20-latek zarabia 150 000 $ pracując godzinę dziennie dla Google
Rozmowę z anonimowym pracownikiem zamieszczono w amerykańskim magazynie biznesowym "Fortune". Na potrzeby artykułu użyto pseudonimu Devon, by chronić prywatność inżyniera.
Inżynierowie oprogramowania w Google mogą otrzymywać nawet 718 tys. dolarów rocznie podstawowego wynagrodzenia.
Devon, dwudziestoletni inżynier oprogramowania stwierdził, że pracuje dla technologicznego giganta jedynie przez około godzinę dziennie i zarabia 150 tys. dol. rocznie.
Pracuje godzinę dziennie i zarabia 150 tys. $. Resztę czasu spędza nad start-upem
Jak wyjaśnia na łamach magazynu "Fortune", zwykle wstaje z łóżka około godz. 9, bierze prysznic i zjada śniadanie, a następnie pracuje dla Google do godz. 11 lub do południa. Przez resztę dnia pracuje natomiast nad swoim start-upem.
Przyczyny swojej niesubordynacji tłumaczy brakiem motywacji. Nie widzi sensu ciężkiej pracy, gdy obserwuje przypadki kolegów pracujących do późnych godzin nocnych i nie wspinających się tym samym po szczeblach korporacyjnej drabiny.
To nie jest tak, że ktokolwiek awansowałby wychodząc z siebie, przekraczając swoje granice" - podkreślił Devon cytowany przez "Fortune".
Dyskretna wycieczka na Hawaje w trakcie pracy
Na potwierdzenie słów 20-latka zweryfikowano jego wynagrodzenie, mężczyzna przekazał też rozmówcom zrzuty ekranu szczegółowo przedstawiające jego całodniową pracę w start-upie.

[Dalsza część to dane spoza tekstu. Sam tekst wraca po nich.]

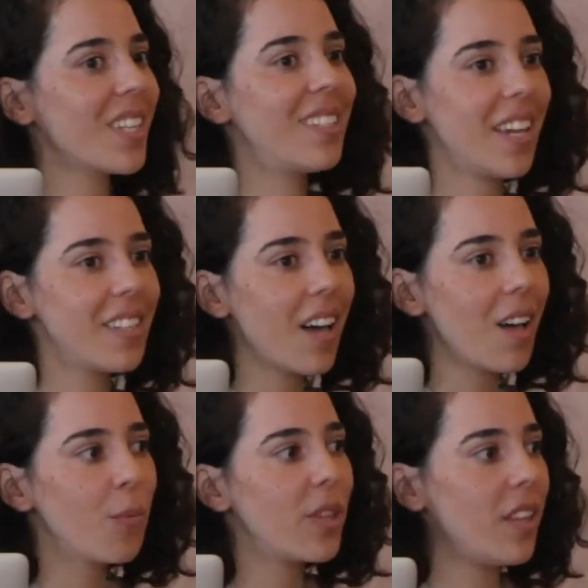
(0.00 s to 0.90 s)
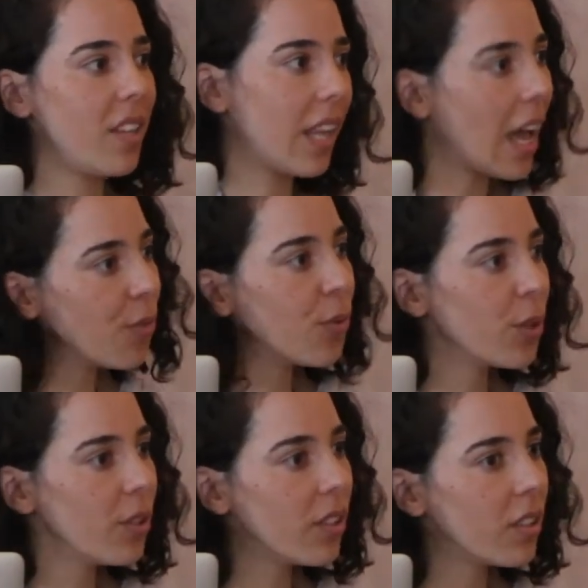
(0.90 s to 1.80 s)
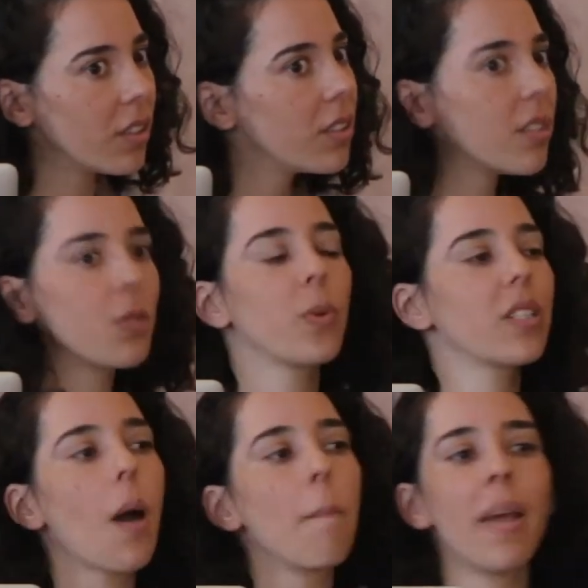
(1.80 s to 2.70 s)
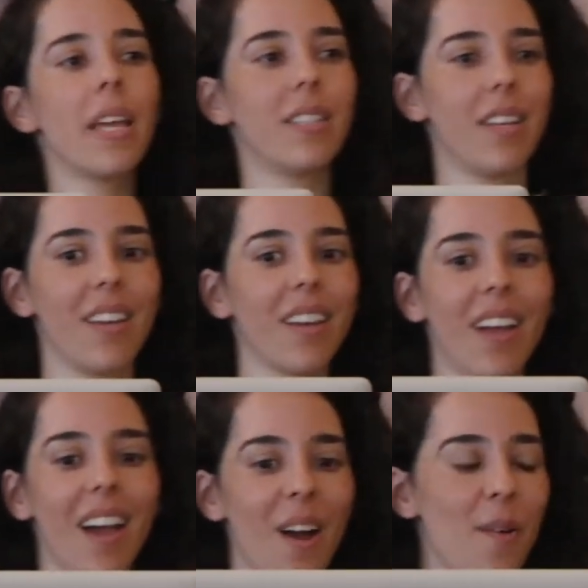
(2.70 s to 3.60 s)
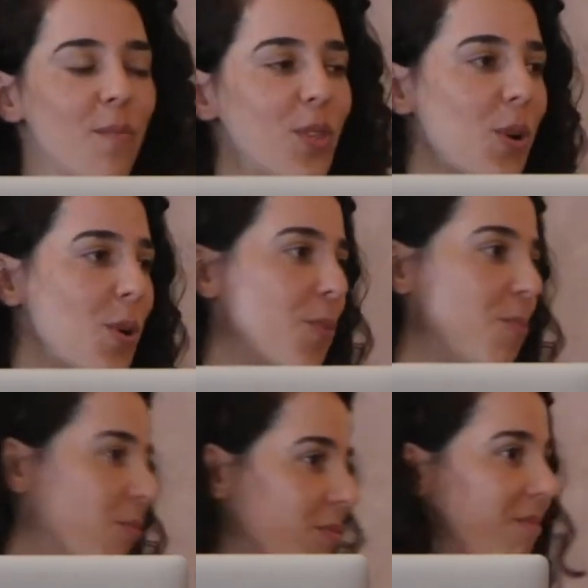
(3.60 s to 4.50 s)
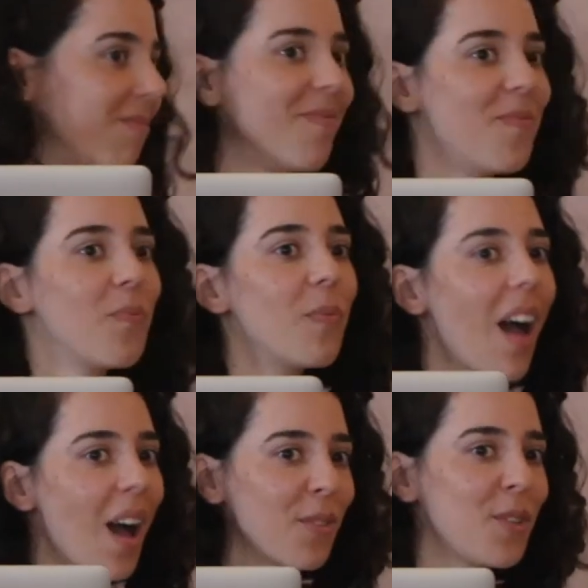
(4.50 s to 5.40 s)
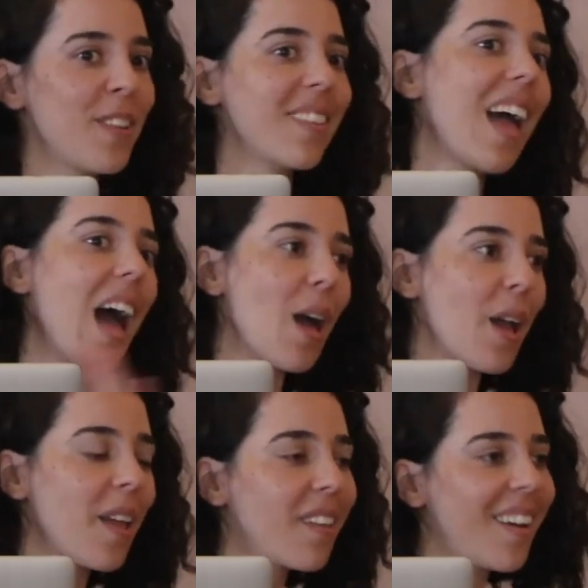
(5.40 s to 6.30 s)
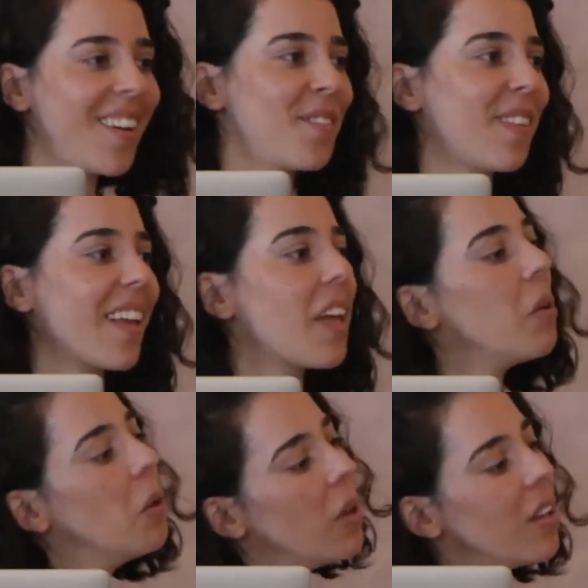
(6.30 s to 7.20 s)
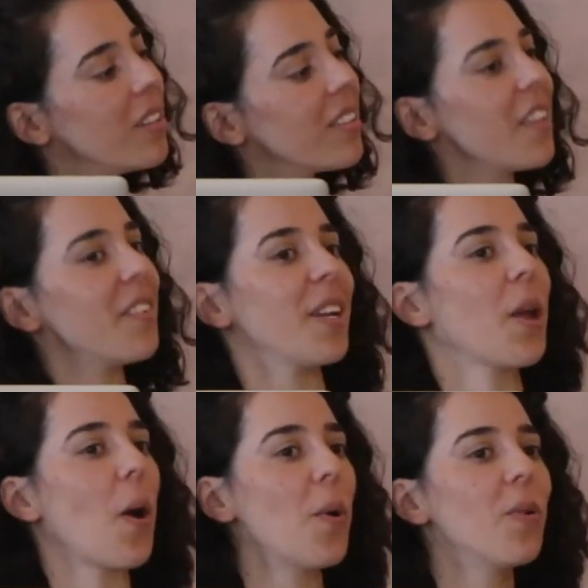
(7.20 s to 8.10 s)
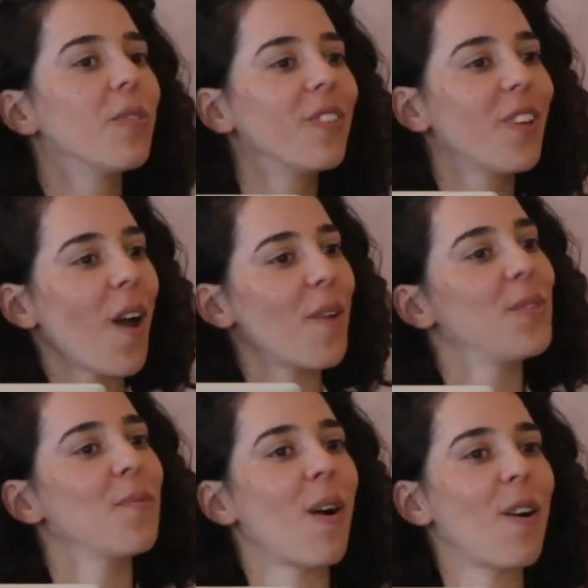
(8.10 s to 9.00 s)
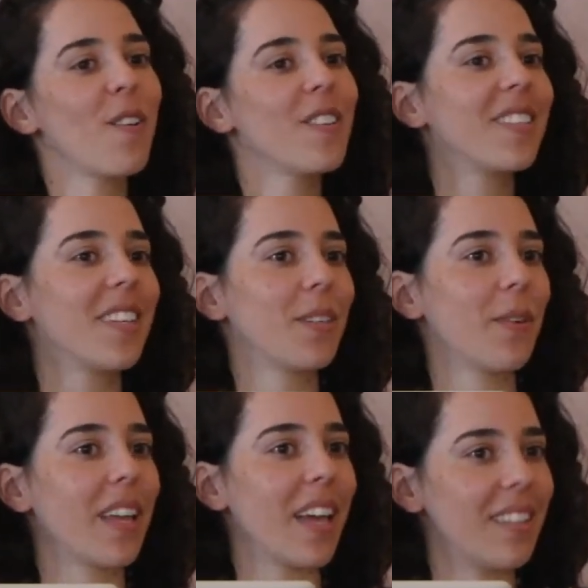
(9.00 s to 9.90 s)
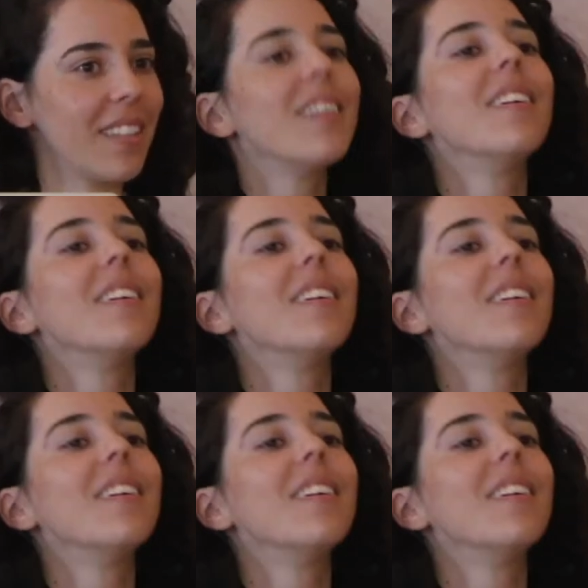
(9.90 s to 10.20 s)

data within Lightful, this was amazing. So after that, I kind of like, give it a go. You have tomorrow, still the weekend.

Devon zaznaczył też, że wydaje mu się, iż nikt w Google nie podejrzewa go o miganie się od pracy. Dodał także, że przed objęciem obecnego stanowiska odbywał staż w Google. Pracował wtedy "prawdopodobnie poniżej dwóch godzin dziennie", co pozwoliło mu na dyskretną, tygodniową wycieczkę na Hawaje w trakcie pracy.
CZYTAJ TAKŻE: Mógłbyś pracować w więzieniu? Sprawdź! Rozwiąż testy do służby więziennej [QUIZ]
"Fałszywa praca". Nowy trend pracowników branży technologicznej
Przypadek Devona nie jest odosobniony. Przykładów jest wiele. Takie historie rozpoczęły debatę ma temat tego, czy pracownicy firm technologicznych (takich jak Google czy Meta) otrzymują wysokie pensje przepracowując minimalną liczbę godzin. Trend ten jest określany mianem "fałszywej pracy".
Zatrudnienie w branży technologicznej wzrosło gwałtownie podczas pandemii. Firmy chciały wyróżnić się na tle rywali. Niektórzy krytycy twierdzą, że firmy te nie mają teraz wystarczająco dużo pracy, by zapewnić zajęcie nowym pracownikom. Widać to też po obecnych poczynaniach korporacji. Google i Meta zwolniły na początku tego roku tysiące pracowników.
Jak podsumowuje w swoim artykule Business Insider, niezależnie od tego, czy "fałszywa praca" wynika z nadmiernego zatrudnienia, czy też jest wynikiem złego zarządzania, przykład Devona pokazuje, jak zmieniło się nastawienie do pracy i dążenie do równowagi między życiem zawodowym a prywatnym, zwłaszcza wśród pracowników z pokolenia Z.